The National Mental Health Commission (NMHC) is determined that tonight’s Federal Budget announcements will help fill the “real gaps” which have been identified in Australia’s approach to mental health prevention and intervention.
NMHC Chair, Lucy Brogden, said that suicide rates were still on the increase and suicide is now the leading cause of death among 15 to 34-year-olds.
“Just as tragic is the fact that Indigenous Australians are taking their own life at twice the rate of the non-Indigenous Australian population,” she said.
“Too many Australians are experiencing mental health conditions, issues which are more often than not preventable and treatable. The Commission will work to ensure that the right programs are put in place, along with the resources and dollars to match.”
Since 2012, the Commission has been working with the health and suicide prevention sectors, with lived experience, clinicians, academics and service providers to help build a system which supports all Australians across their lifespan.
“The Commission seeks ongoing consultation, to make sure that the impacts of programs and services are measured and that they are delivered to the people and places at most need,” Lucy Brogden added.
Some of the key take-outs from the 2019 Budget.

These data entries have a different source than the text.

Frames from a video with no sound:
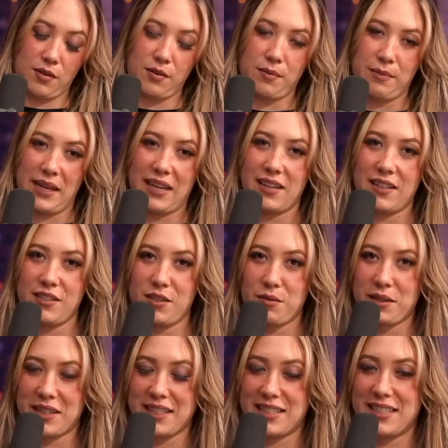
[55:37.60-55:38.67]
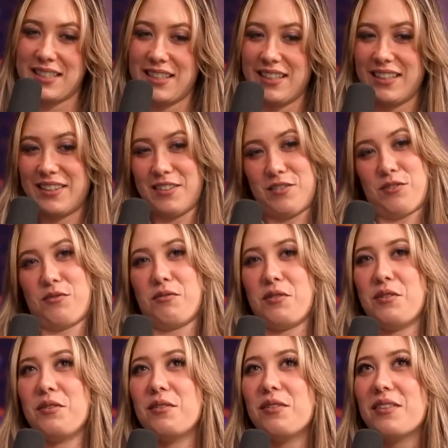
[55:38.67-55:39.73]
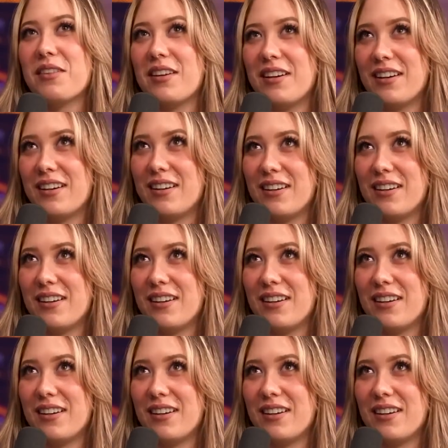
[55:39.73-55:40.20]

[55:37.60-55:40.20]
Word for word: Oh, man. Do you want the tea, the truth?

- A real-time account of suicide underpins a renewed unified national focus.
- An Australian Government-led national mental health workplace initiative will be priceless for the 12.6 million working Australians.

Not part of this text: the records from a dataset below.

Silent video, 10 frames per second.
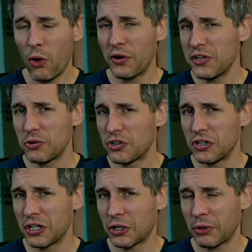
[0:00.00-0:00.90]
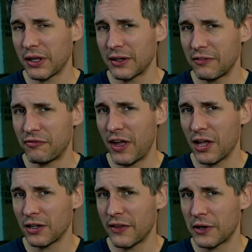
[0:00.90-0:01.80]
Or you could critically
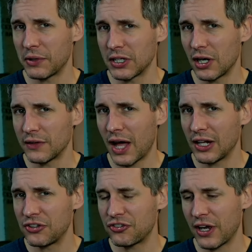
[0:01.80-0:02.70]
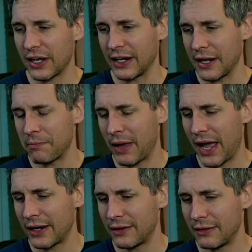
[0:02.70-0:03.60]
fail on that recall knowledge check and get
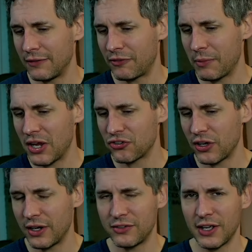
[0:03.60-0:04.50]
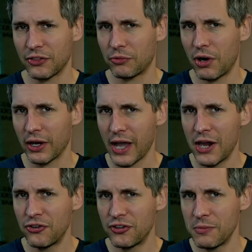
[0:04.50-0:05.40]
bad information and take the wrong
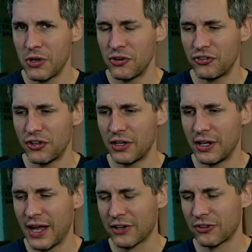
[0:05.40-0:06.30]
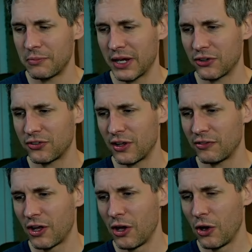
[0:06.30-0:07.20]
energy mutagen and actually make
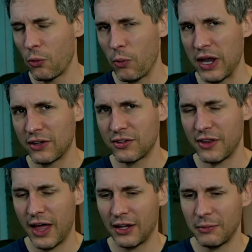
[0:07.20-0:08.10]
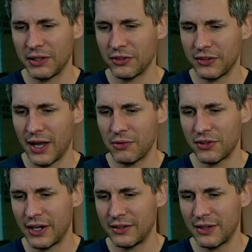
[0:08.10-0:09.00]
yourself weak to the elemental damage
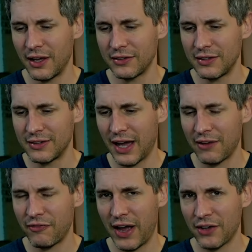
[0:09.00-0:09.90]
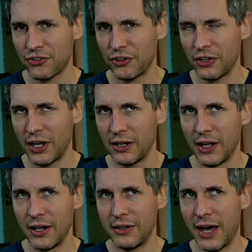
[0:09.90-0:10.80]
that it does and die faster and
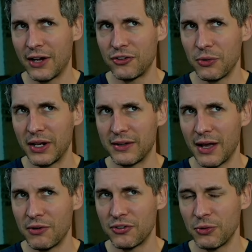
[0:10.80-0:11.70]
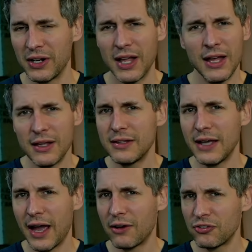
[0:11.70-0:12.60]
not do any damage to it.
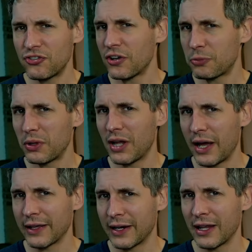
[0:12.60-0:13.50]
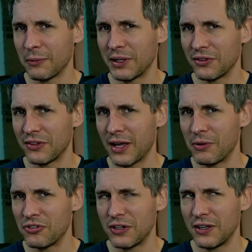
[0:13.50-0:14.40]
Yeah, just relying on elemental
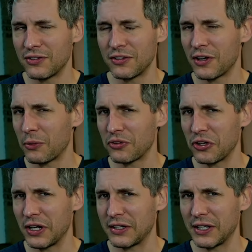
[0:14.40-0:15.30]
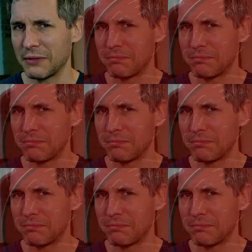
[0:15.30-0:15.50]
damage isn't always a good idea.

- The Minister has also announced a revitalised plan for long-awaited dedicated support for mothers throughout their maternity journey and lastly, and the Government has invested in a trial of adult walk-in mental health centres in eight areas across the community.

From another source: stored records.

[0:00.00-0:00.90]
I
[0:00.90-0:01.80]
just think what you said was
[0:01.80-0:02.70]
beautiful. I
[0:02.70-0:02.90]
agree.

As the lead agency in Australia’s largest collective commitment to mental health and wellbeing in our workplaces, the Commission will coordinate a four-year program for the Mentally Healthy Workplace Alliance with funds from this year’s Federal Budget.
The Commission looks forward to assisting the Government as it establishes a Special Adviser for Suicide Prevention within the Prime Minister’s portfolio. This position is expected to coordinate activities across the whole-of-government and assist in the design of essential services.
Lucy Brogden said these are all valuable initiatives but like all policies would require review and assessment.
“Access to quality mental health services and programs, regardless of your age, postcode or social and financial situation, is the foundation of our health system. Our mental health system needs to address barriers to access, and ensure that affordability are not barriers to wellness,” she added.
“We still have gaps in our current system, and inconsistencies in the delivery of connected support at all levels of need. The Commission is determined that these gaps and identified and rectified. We will continue to work closely with governments, private and community health providers, the mental health sector, carers and consumers, to ensure that everyone, regardless of where or when their need occurs, regardless in what setting they find themselves, has access to the support and care they need.
“This is a good start to build upon the great work and commitment that already exists in the mental health sector, and to build strong networks and resources for our workforce to address the critical needs for everyone who experience mental ill health in our workplaces.
“We are also acutely aware of the need to build up our mental health workforce so that they can deliver the services as and when they are needed. We need more people electing to study and work as mental health experts.
“The 2019 Federal Budget gives us hope but there is still much to do.”